Const template

Andrei Alexandrescu (See Website For Email) SeeWebsiteForEmail at erdani.org
Tue Jan 23 22:22:27 PST 2007


Bruno Medeiros wrote:
> Andrei Alexandrescu (See Website For Email) wrote:
>> Chris Nicholson-Sauls wrote:
>>> So then I ask, why have const constructors/destructors?  What, given 
>>> an (even contrived) example, would be the likely difference in code 
>>> between constant and non-constant constructors/destructors?  And how 
>>> is this:
>>
>> A constructor might take different decisions on caching, preallocating
>> etc. when it prepares for mutability, as opposed to it knowing that the
>> object won't change. For example, creating a const deque might cause a 
>> different allocation strategy than a non-const one.
>>
>>> # Foo f = new const Foo;
>>>
>>> Different from this: # const Foo f = new Foo;
>>
>> In the latter case you are robbing the constructor from a little piece 
>> of information.
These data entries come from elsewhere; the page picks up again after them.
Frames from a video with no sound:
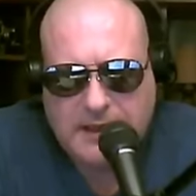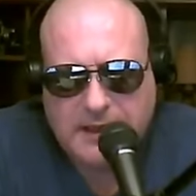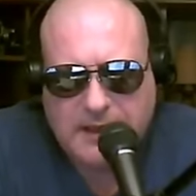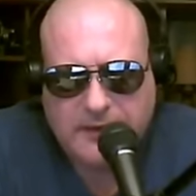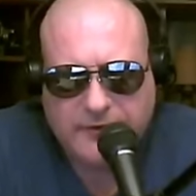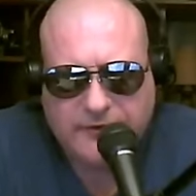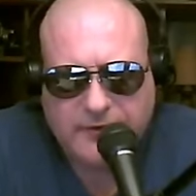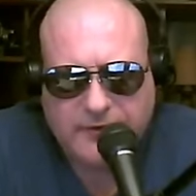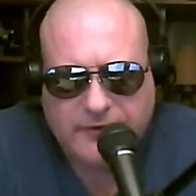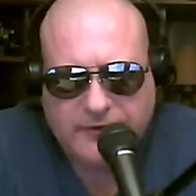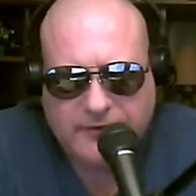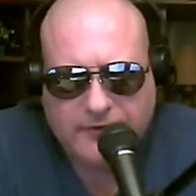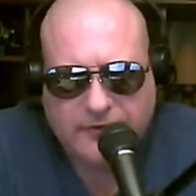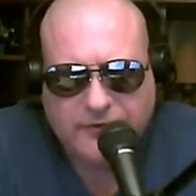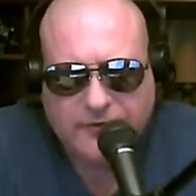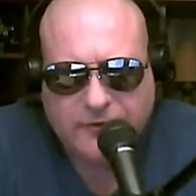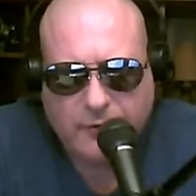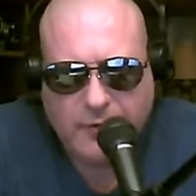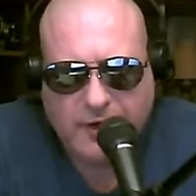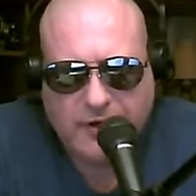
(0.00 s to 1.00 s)
is a
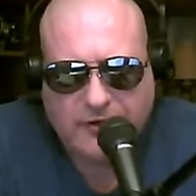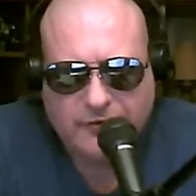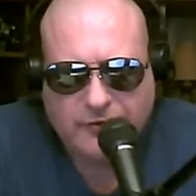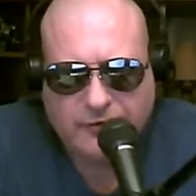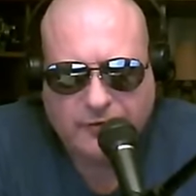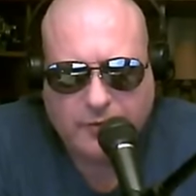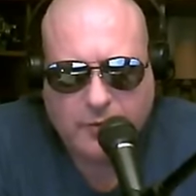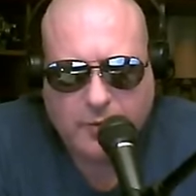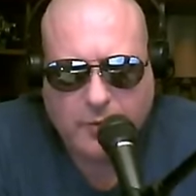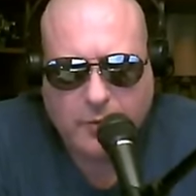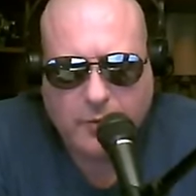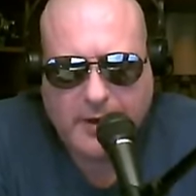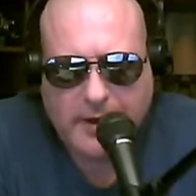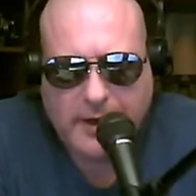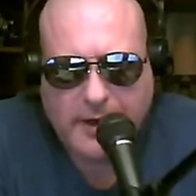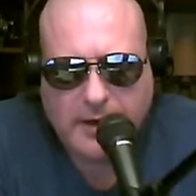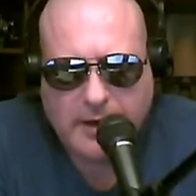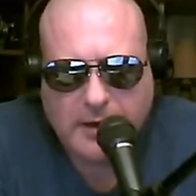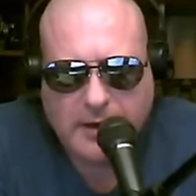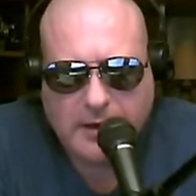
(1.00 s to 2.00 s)
situation
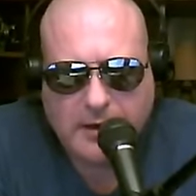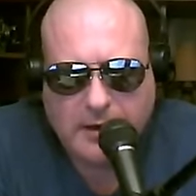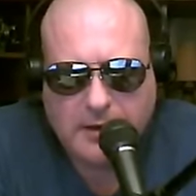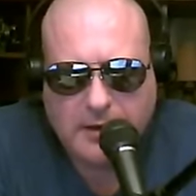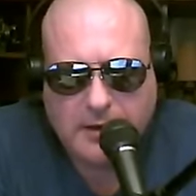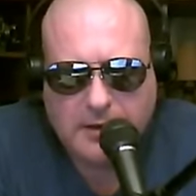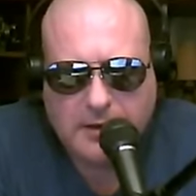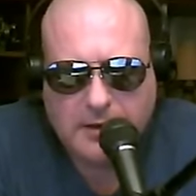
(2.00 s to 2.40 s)
where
Things will still work.
>>
>>
>> Andrei
> 
> I was about to ask the same that Chris N.S. did. So how about a 
> destructor, what would a const destructor differ from a normal one? 
> Perhaps to destroy the const object in cases where such object was 
> created in such a way that the normal destructor no longer correctly 
> knows how to destroy the const object? Seems reasonable but I can't 
> think of an example of the top of my head.

If a const constructor does things a different way than the non-const 
constructor, it follows that the const destructor might need to "undo" 
things differently too. E.g., a const constructor can use sharing among 
all const instances. Consequently, the const destructor must know this 
so it doesn't assume it owns the object's resources.